Coruba original dark rum is heavily dyed and has a distinct flavour that is called for in many tiki cocktail recipes. Blackwell Rum is another dark rum made by J. Wray & Nephew Ltd. at Appleton. J. Wray & Nephew also produces several liqueurs. Koko Kanu is a full-strength (37.5% ABV) coconut rum marketed towards the UK. Sangster's is a line of rum creams.

Magnum Tonic Wine is a ready-to-drink fortified wine sold at 16.5% ABV. Besides rum and rum products, J. Wray & Nephew also produces Old Tom gin.

J. Wray & Nephew has also released several one-off "unicorn" bottlings of rum. Rare 1940s bottles of Wray and Nephew rum are valued at $54,000 a bottle. In 2012, Appleton released a 50-year-old rum, saved specifically in 1962 to commemorate Jamaica's independence. Of the original 26 barrels, only 13 remained by 2012 due to losses to evaporation and subsequent consolidation of the remaining stocks. In 2025, Appleton released a 51-year-old rum. Both of these rums broke the record for oldest rum available for sale. A rum that was distilled in 1906 and gifted to US president Ronald Reagan and his dignitaries on their visit to Jamaica in 1982 sold for at auction.

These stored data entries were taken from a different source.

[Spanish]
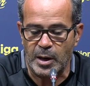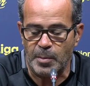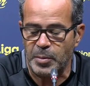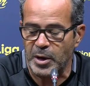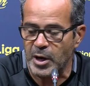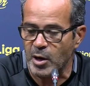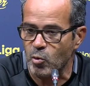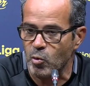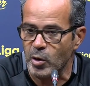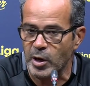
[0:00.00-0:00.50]

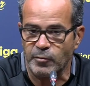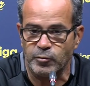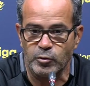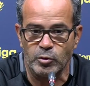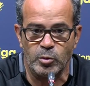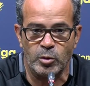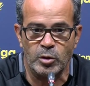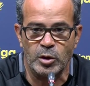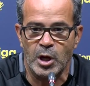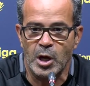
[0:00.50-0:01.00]
para jugar a
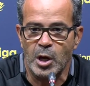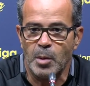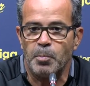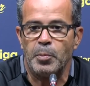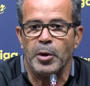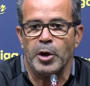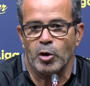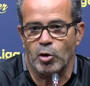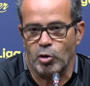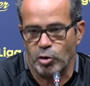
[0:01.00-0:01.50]
fútbol,
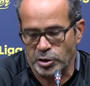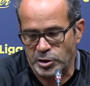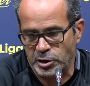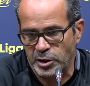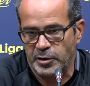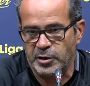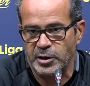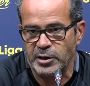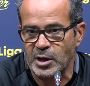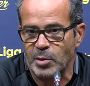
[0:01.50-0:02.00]
pero lo que sí
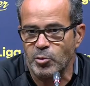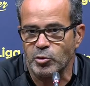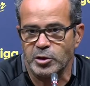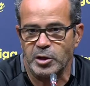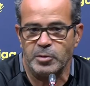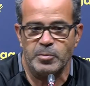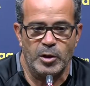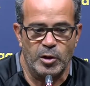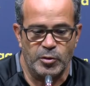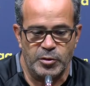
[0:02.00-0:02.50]
necesitamos
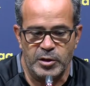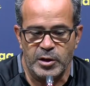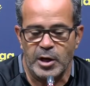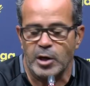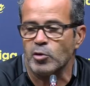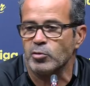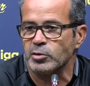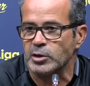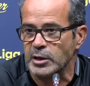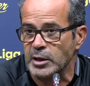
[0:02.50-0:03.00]
es velocidad y
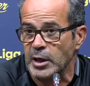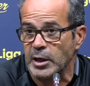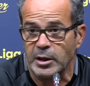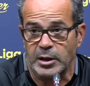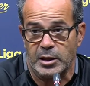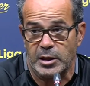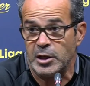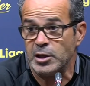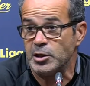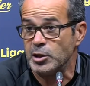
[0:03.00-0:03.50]
contraataque.
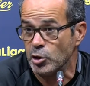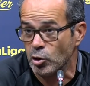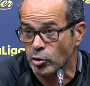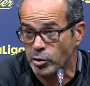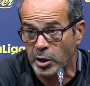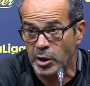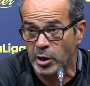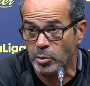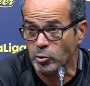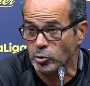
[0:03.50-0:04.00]
Y si no
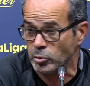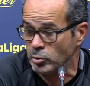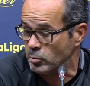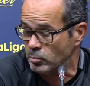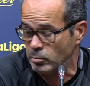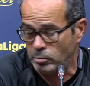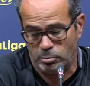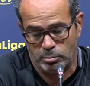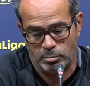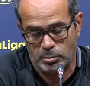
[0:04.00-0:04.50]
tenemos,
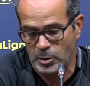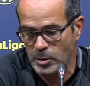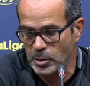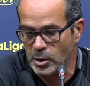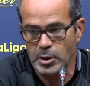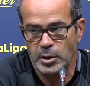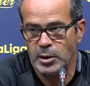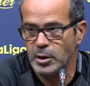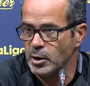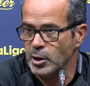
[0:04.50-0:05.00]

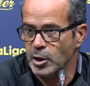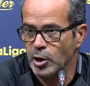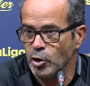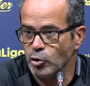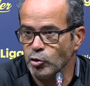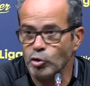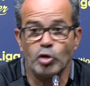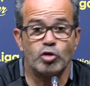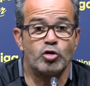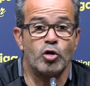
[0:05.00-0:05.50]

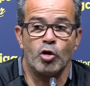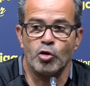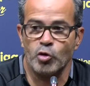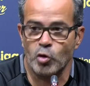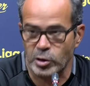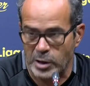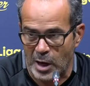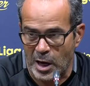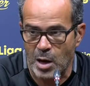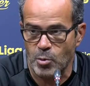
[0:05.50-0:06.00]
no solo no
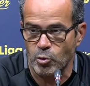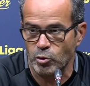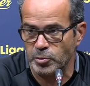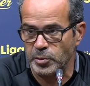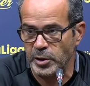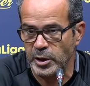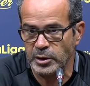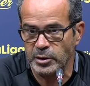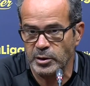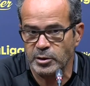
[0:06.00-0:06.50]
atacamos
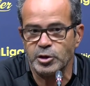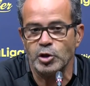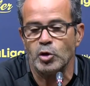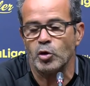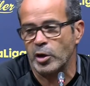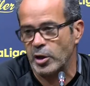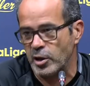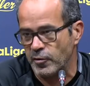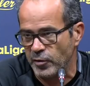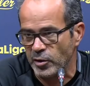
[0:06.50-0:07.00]
bien, sino
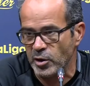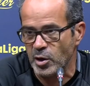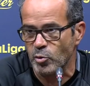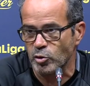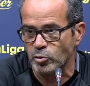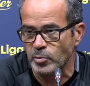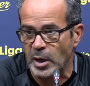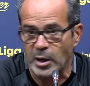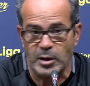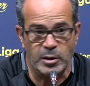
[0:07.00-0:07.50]
que
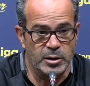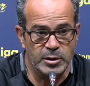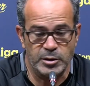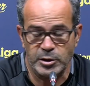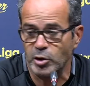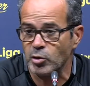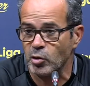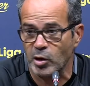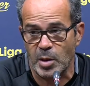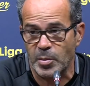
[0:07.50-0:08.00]
defendemos mal. Y
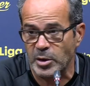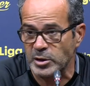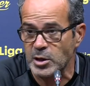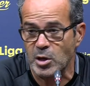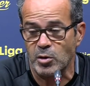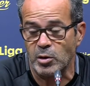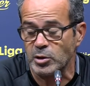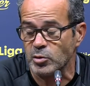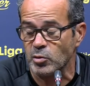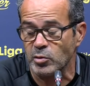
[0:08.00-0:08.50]
es lo que ha pasado
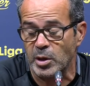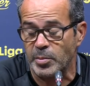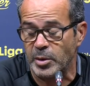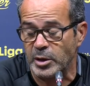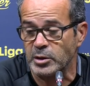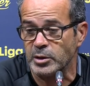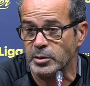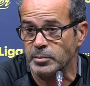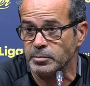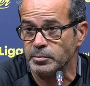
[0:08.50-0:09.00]
en la segunda
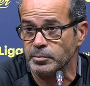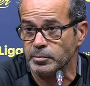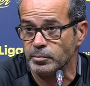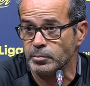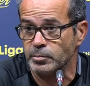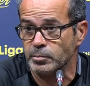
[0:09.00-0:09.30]
parte.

Though they are not produced by J. Wray & Nephew, their network also distributes Averna bitters, Bulldog gin, and Espolon tequila.

== In popular culture ==

=== Jamaican culture ===

The Ward Theatre, the honorary name for Kingston Theatre, was named after Charles Ward, who rebuilt the theatre following its destruction in an earthquake. Wray & Ting, a cocktail made with Wray & Nephew White Overproof rum and Ting grapefruit soda, is very popular in Jamaica, and has been called the nation's "unofficial drink". In 2022, to commemorate Jamaica's 60th anniversary of independence, the Jamaican Ministry of Culture has designated J. Wray & Nephew as "Spirit of Jamaica 60". Minister of Culture Olivia Grange has anointed the company "a proud part of the fabric of the Jamaican society".

=== Tiki culture ===

Wray & Nephew 17 Years was popularized by the Mai Tai, which was created by Victor "Trader Vic" Jules Bergeron Jr. in 1944. Pioneers of the tiki revival, such as Martin Cate, have looked for blends of currently existing rums that could mimic the flavour that Wray & Nephew 17 Years created in Trader Vic's Mai Tai. To pay tribute to its legacy, in 2023, Appleton released the "17 Year Old Legend" rum, with Joy Spence claiming to have read the original recipes and tried to re-create the flavour profile of the 1940s rum.

Coruba is used widely in Tiki cocktails, such as in the Jungle Bird, which was made using Coruba at the Painkiller (PKNY) bar in New York. Martin Cate called it a "staple in tropical drinks" and included it among the 20 rums in his bar's educational program. Once Wray & Nephew 17 Years was running out permanently, Trader Vic experimented with diluting his remaining supply with alternatives, and among them was a blend of Coruba and Red Heart rums.